I’ve seen a few criticisms of the movie that say its tendency to go for laughs undermines all of the awe and wonder that should be present in this story. But for me, the “awe and wonder” in a story like this has already been over-mined for decades. I was six years old when Close Encounters of the Third Kind came out and demanded the audience be struck dumb with awe at the sight of a UFO over Devil’s Tower. That moment is referenced in Project Hail Mary, and it’s already so iconic that they don’t even have to explicitly say what they’re doing; he just hums the tune.
Earlier in the movie, when alarms are going off all over the ship, Grace screams “Shields up!” and the ship’s computer calmly responds that the ship doesn’t have shields. He replies, “Why not?!” The characters, the audience, and the filmmakers have all been steeped in science fiction our whole lives. A movie telling us this is awesome! and demanding that we play along just isn’t going to feel realistic anymore. We need a way in besides spectacle, something that’s going to make us care about the characters and what’s happening to them.

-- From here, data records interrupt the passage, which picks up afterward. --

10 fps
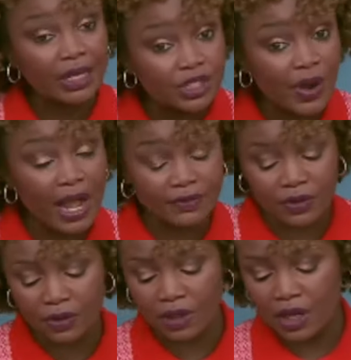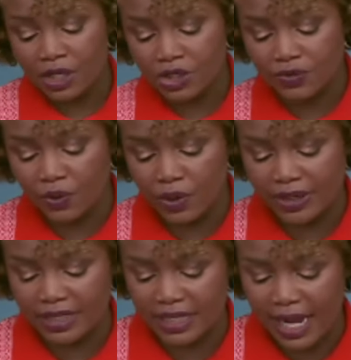travel to
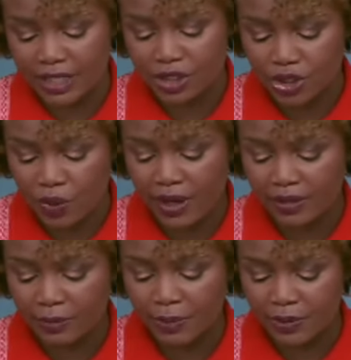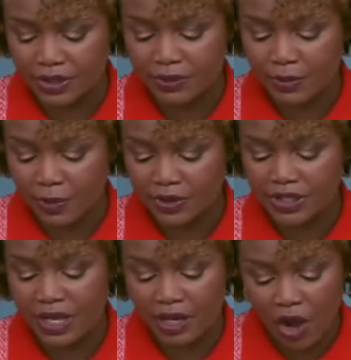Florida tonight to join the, pers- the
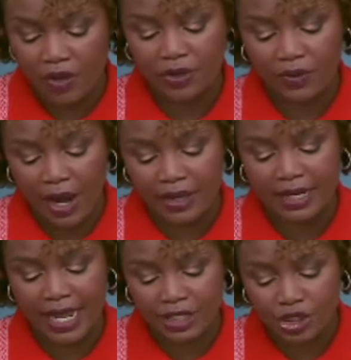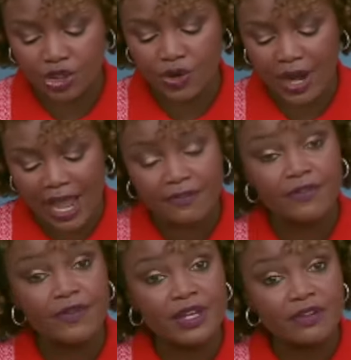personnel on the ground and ensure
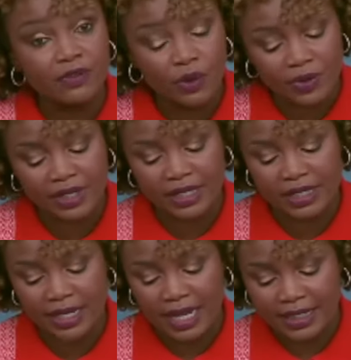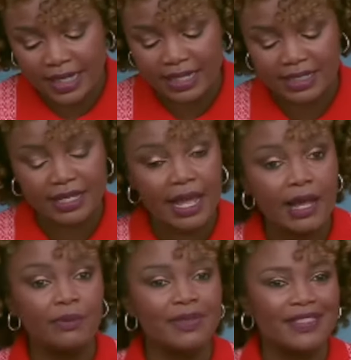every Floridian gets the
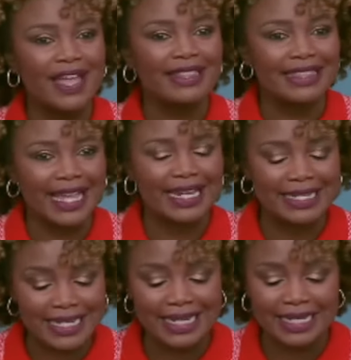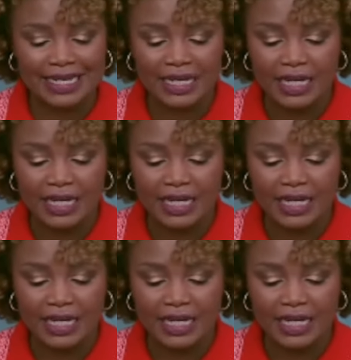help that they need.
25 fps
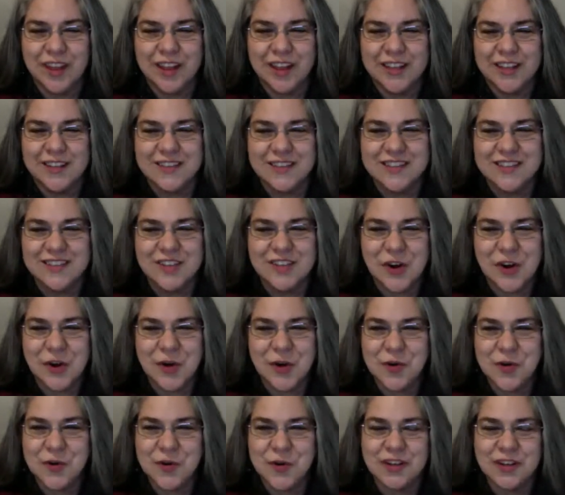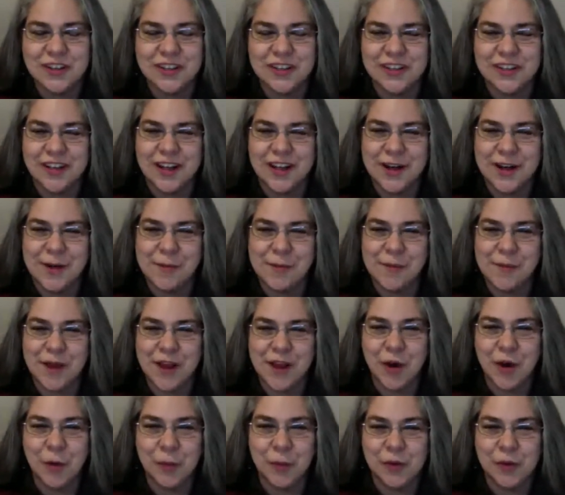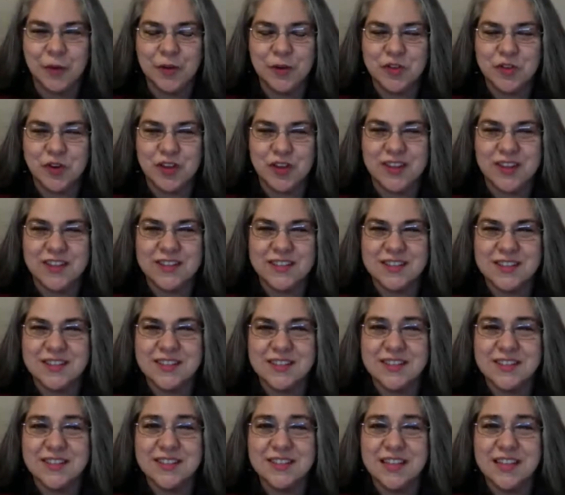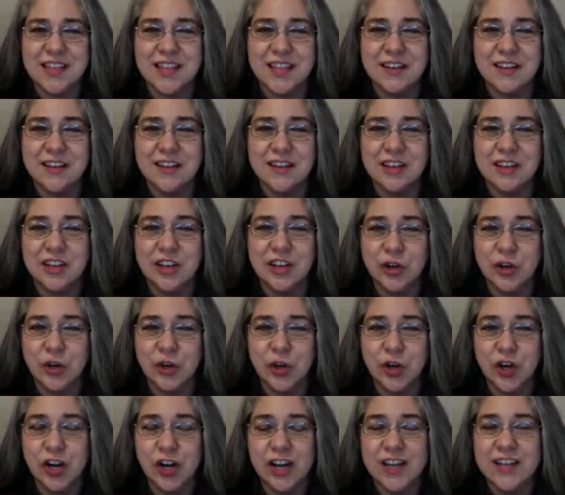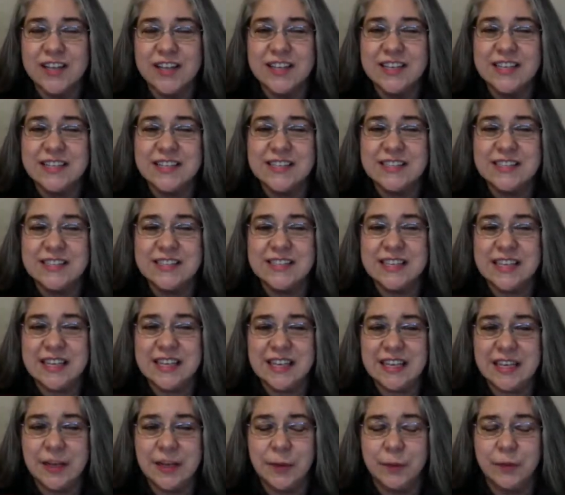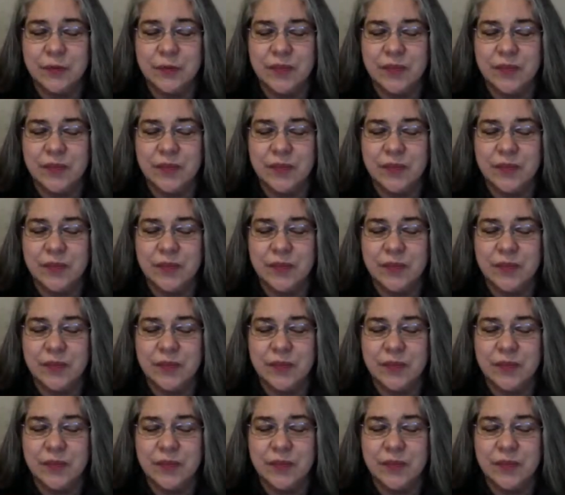So I hope you enjoy this. This is in year C.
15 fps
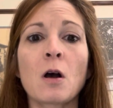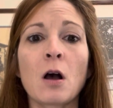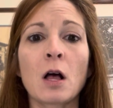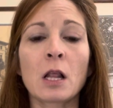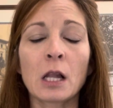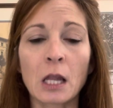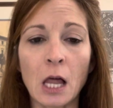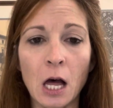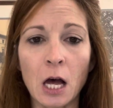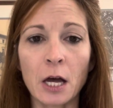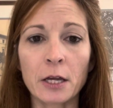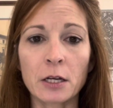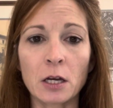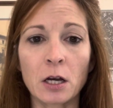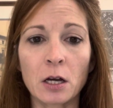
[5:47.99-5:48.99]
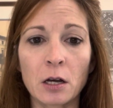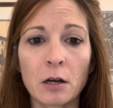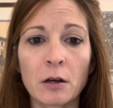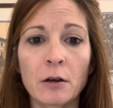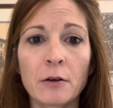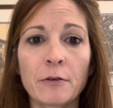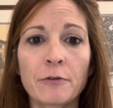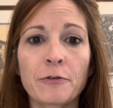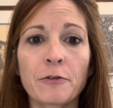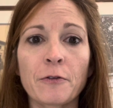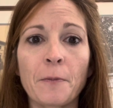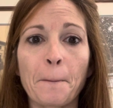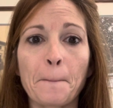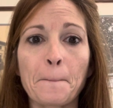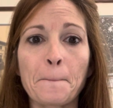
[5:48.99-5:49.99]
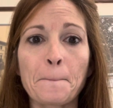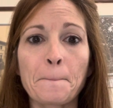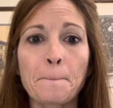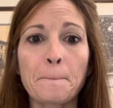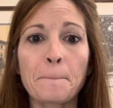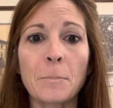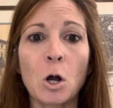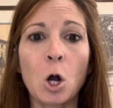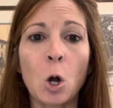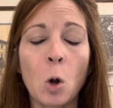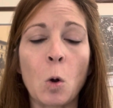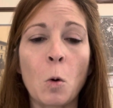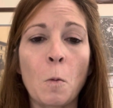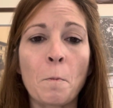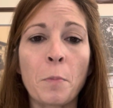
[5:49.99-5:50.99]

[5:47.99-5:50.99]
A lot of home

Because I waited too long to get tickets, I had to go several days of hearing people online gushing about how great the movie was, giving it a thumbs-down emoji, or saying “amaze amaze amaze.” So I went in dead-set on not falling into the hype, and I sat there arms crossed, saying, “You’ve got to earn it, movie. Entertain me.”

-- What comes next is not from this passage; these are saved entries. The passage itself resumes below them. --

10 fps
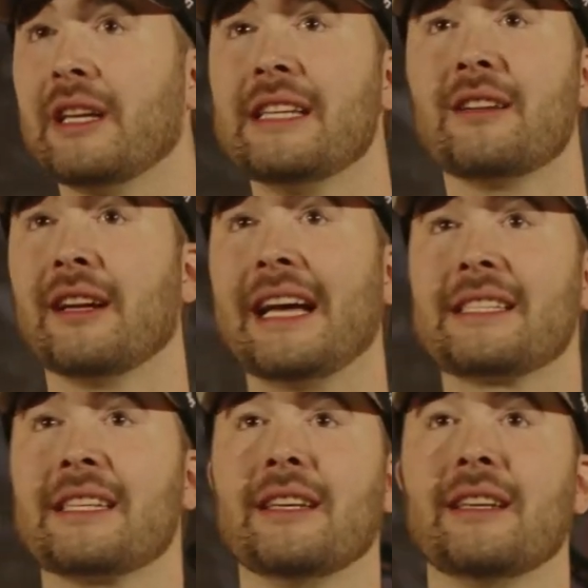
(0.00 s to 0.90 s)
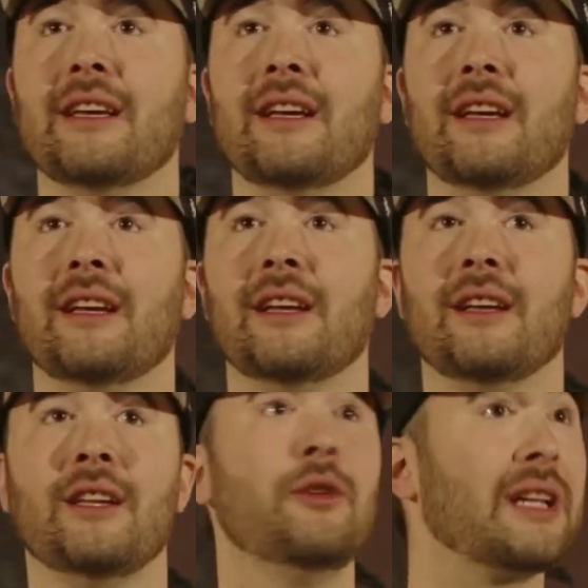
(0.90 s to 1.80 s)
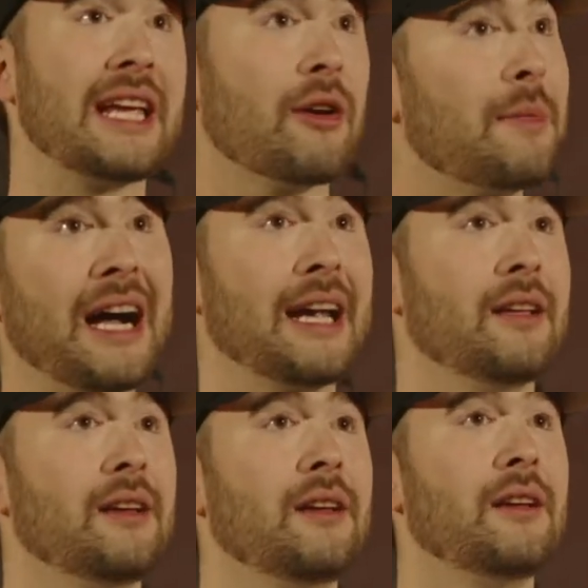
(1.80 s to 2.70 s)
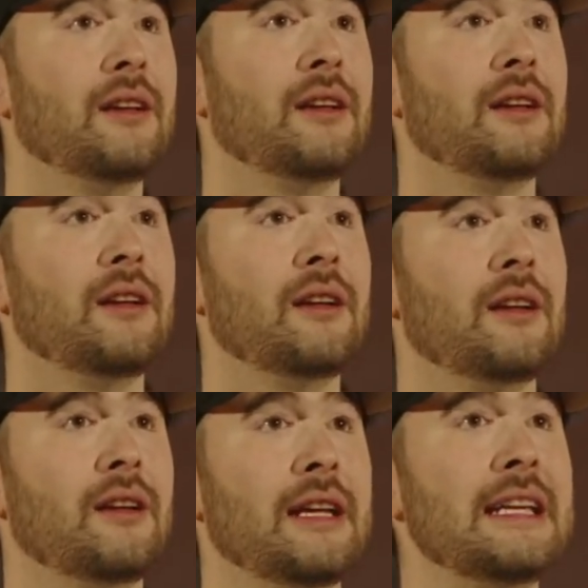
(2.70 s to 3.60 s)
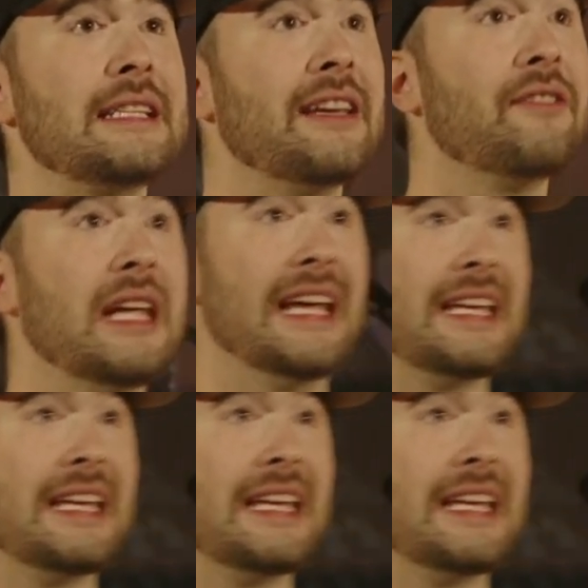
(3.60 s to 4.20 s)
He's not asking you to carry mine. He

And it really did. It managed to be charming even after telling me directly how it was trying to charm me. Funny in ways that I hadn’t expected — playing scenes of two spacecraft coming into first contact for laughs instead of awe — but never so much that it felt like it wasn’t taking any of it seriously. Its moving moments and its joyful moments felt completely earned. And despite all of the modern self-awareness of its tone, it still retained that old-fashioned optimism that no matter how bad things get, there’s no problem too big for science and cooperation to fix.
Finally, it’s unrelated, but there’s one detail that I noticed that I have to call out: While he’s trying to remember who he is, Grace keeps a white board list of clues and questions. One of them says “ALWAYS MUSCLES?” And I’m still completely not sure how I feel about it.
On the one hand, I appreciate it as a quiet, blink-and-you’ll-miss-it acknowledgement that for their schlubby, relatable, Science Genius middle school teacher guy, they’ve cast someone with the physique of Ryan Gosling. But at the same time, this movie never shows off his physique at all, much less to Guardians of the Galaxy or Captain America extremes. It’s only because we all had a year of relentless Barbie promotion showing him with his shirt off that we had any idea what was going on underneath the novelty T-shirts and cardigans. So drawing attention to it feels not only unnecessary, but almost rubbing our noses in it?
It’s not a big deal, and definitely didn’t change my overall take on the movie as being pretty great. I’ll just file it away along with Fat Thor as yet another case of Hollywood simply not knowing how to handle its actors being hot without finding a way to make it weird.